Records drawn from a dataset
((

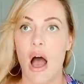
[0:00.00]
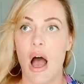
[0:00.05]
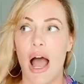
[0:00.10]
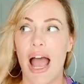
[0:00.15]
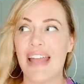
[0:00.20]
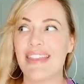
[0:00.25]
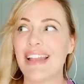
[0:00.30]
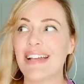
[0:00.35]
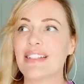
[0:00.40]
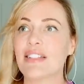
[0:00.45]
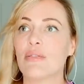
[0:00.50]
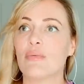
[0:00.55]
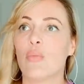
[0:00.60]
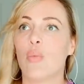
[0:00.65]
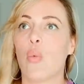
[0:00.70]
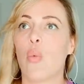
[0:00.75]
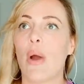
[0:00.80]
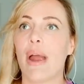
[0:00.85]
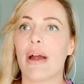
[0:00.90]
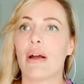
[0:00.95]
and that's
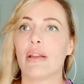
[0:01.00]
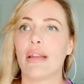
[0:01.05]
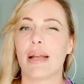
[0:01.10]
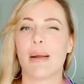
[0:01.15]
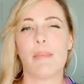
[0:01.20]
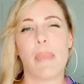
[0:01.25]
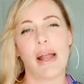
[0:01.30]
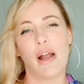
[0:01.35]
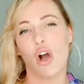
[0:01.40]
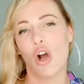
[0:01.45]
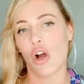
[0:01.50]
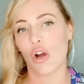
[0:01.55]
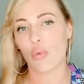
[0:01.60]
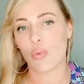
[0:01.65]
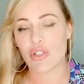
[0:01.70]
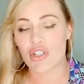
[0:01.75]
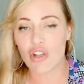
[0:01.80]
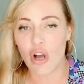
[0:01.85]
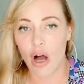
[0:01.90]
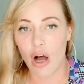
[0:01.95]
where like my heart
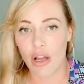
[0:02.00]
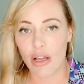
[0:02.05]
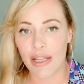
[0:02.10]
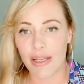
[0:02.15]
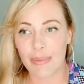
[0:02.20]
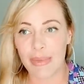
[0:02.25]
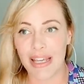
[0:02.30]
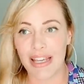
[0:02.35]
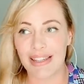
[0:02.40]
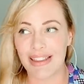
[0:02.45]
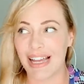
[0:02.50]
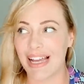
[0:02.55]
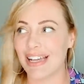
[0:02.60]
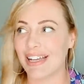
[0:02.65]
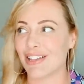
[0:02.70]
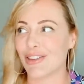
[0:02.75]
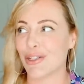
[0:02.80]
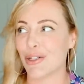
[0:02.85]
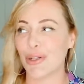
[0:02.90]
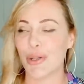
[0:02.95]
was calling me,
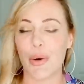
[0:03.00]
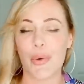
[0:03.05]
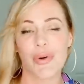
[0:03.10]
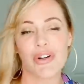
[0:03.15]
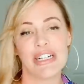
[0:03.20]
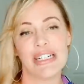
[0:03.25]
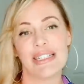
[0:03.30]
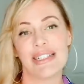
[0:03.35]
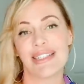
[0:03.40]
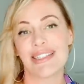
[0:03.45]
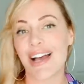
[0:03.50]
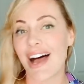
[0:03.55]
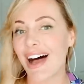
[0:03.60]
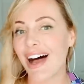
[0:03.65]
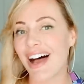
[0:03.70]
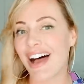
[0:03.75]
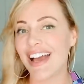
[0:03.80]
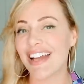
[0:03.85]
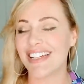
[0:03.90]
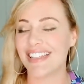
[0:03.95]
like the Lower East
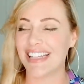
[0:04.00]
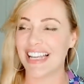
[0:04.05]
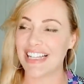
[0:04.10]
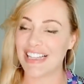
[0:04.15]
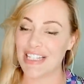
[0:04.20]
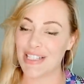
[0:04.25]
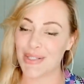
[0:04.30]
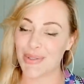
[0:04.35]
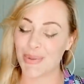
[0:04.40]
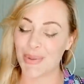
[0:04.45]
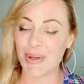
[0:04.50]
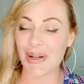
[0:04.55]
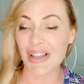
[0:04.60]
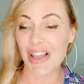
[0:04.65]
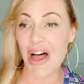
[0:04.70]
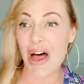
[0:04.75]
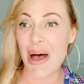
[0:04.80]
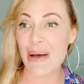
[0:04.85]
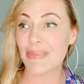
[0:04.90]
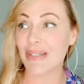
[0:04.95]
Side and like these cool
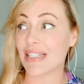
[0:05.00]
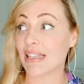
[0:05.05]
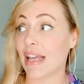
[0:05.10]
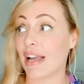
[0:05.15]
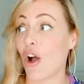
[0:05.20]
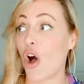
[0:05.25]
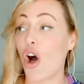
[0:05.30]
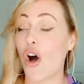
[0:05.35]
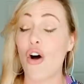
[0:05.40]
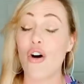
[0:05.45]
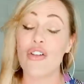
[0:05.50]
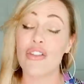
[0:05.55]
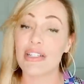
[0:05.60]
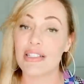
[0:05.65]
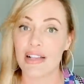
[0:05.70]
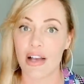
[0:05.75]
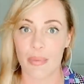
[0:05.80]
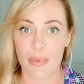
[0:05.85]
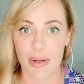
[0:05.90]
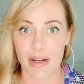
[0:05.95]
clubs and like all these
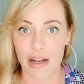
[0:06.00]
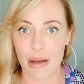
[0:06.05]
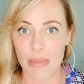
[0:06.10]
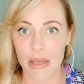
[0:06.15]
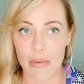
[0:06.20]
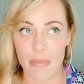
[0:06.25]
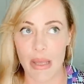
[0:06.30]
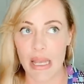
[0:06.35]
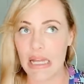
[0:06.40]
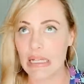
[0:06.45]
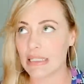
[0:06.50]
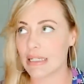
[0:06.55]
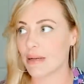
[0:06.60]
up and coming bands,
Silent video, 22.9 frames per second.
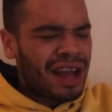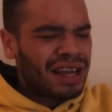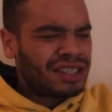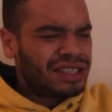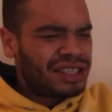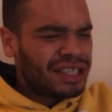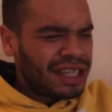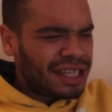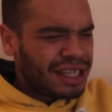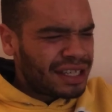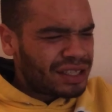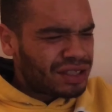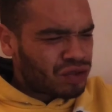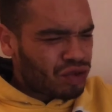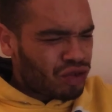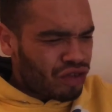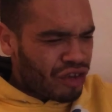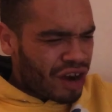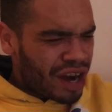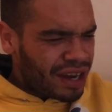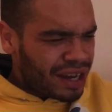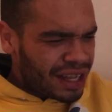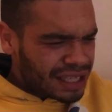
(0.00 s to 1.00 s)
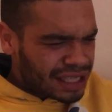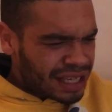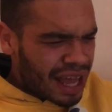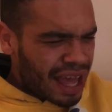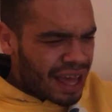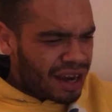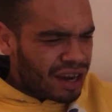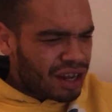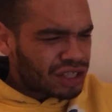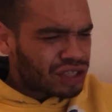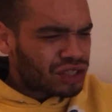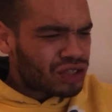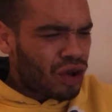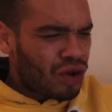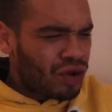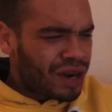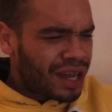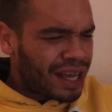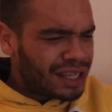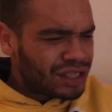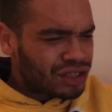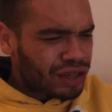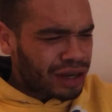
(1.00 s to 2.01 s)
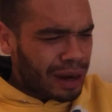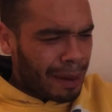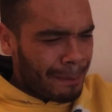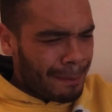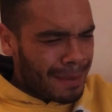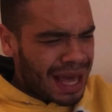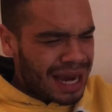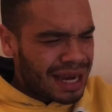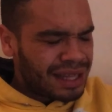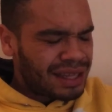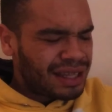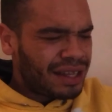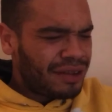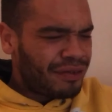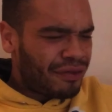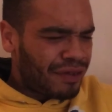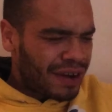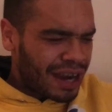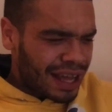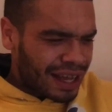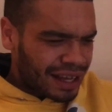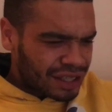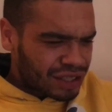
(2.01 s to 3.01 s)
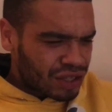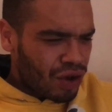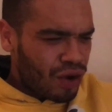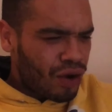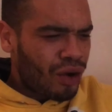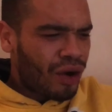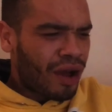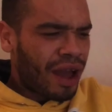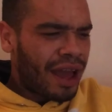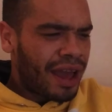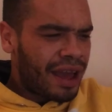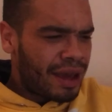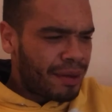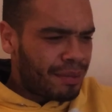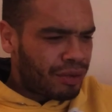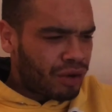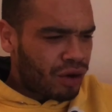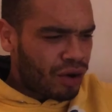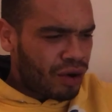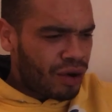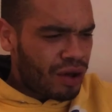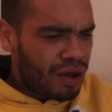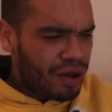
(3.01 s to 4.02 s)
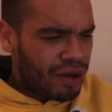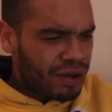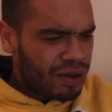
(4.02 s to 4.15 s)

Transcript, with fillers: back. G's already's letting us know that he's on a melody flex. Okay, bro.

))

● **Task details**: Every entry above should be duplicated exactly. Do not include the images.

● **Exercise solution**:
[0:00.00]
[0:00.05]
[0:00.10]
[0:00.15]
[0:00.20]
[0:00.25]
[0:00.30]
[0:00.35]
[0:00.40]
[0:00.45]
[0:00.50]
[0:00.55]
[0:00.60]
[0:00.65]
[0:00.70]
[0:00.75]
[0:00.80]
[0:00.85]
[0:00.90]
[0:00.95]
and that's
[0:01.00]
[0:01.05]
[0:01.10]
[0:01.15]
[0:01.20]
[0:01.25]
[0:01.30]
[0:01.35]
[0:01.40]
[0:01.45]
[0:01.50]
[0:01.55]
[0:01.60]
[0:01.65]
[0:01.70]
[0:01.75]
[0:01.80]
[0:01.85]
[0:01.90]
[0:01.95]
where like my heart
[0:02.00]
[0:02.05]
[0:02.10]
[0:02.15]
[0:02.20]
[0:02.25]
[0:02.30]
[0:02.35]
[0:02.40]
[0:02.45]
[0:02.50]
[0:02.55]
[0:02.60]
[0:02.65]
[0:02.70]
[0:02.75]
[0:02.80]
[0:02.85]
[0:02.90]
[0:02.95]
was calling me,
[0:03.00]
[0:03.05]
[0:03.10]
[0:03.15]
[0:03.20]
[0:03.25]
[0:03.30]
[0:03.35]
[0:03.40]
[0:03.45]
[0:03.50]
[0:03.55]
[0:03.60]
[0:03.65]
[0:03.70]
[0:03.75]
[0:03.80]
[0:03.85]
[0:03.90]
[0:03.95]
like the Lower East
[0:04.00]
[0:04.05]
[0:04.10]
[0:04.15]
[0:04.20]
[0:04.25]
[0:04.30]
[0:04.35]
[0:04.40]
[0:04.45]
[0:04.50]
[0:04.55]
[0:04.60]
[0:04.65]
[0:04.70]
[0:04.75]
[0:04.80]
[0:04.85]
[0:04.90]
[0:04.95]
Side and like these cool
[0:05.00]
[0:05.05]
[0:05.10]
[0:05.15]
[0:05.20]
[0:05.25]
[0:05.30]
[0:05.35]
[0:05.40]
[0:05.45]
[0:05.50]
[0:05.55]
[0:05.60]
[0:05.65]
[0:05.70]
[0:05.75]
[0:05.80]
[0:05.85]
[0:05.90]
[0:05.95]
clubs and like all these
[0:06.00]
[0:06.05]
[0:06.10]
[0:06.15]
[0:06.20]
[0:06.25]
[0:06.30]
[0:06.35]
[0:06.40]
[0:06.45]
[0:06.50]
[0:06.55]
[0:06.60]
up and coming bands,
Silent video, 22.9 frames per second.
(0.00 s to 1.00 s)
(1.00 s to 2.01 s)
(2.01 s to 3.01 s)
(3.01 s to 4.02 s)
(4.02 s to 4.15 s)

Transcript, with fillers: back. G's already's letting us know that he's on a melody flex. Okay, bro.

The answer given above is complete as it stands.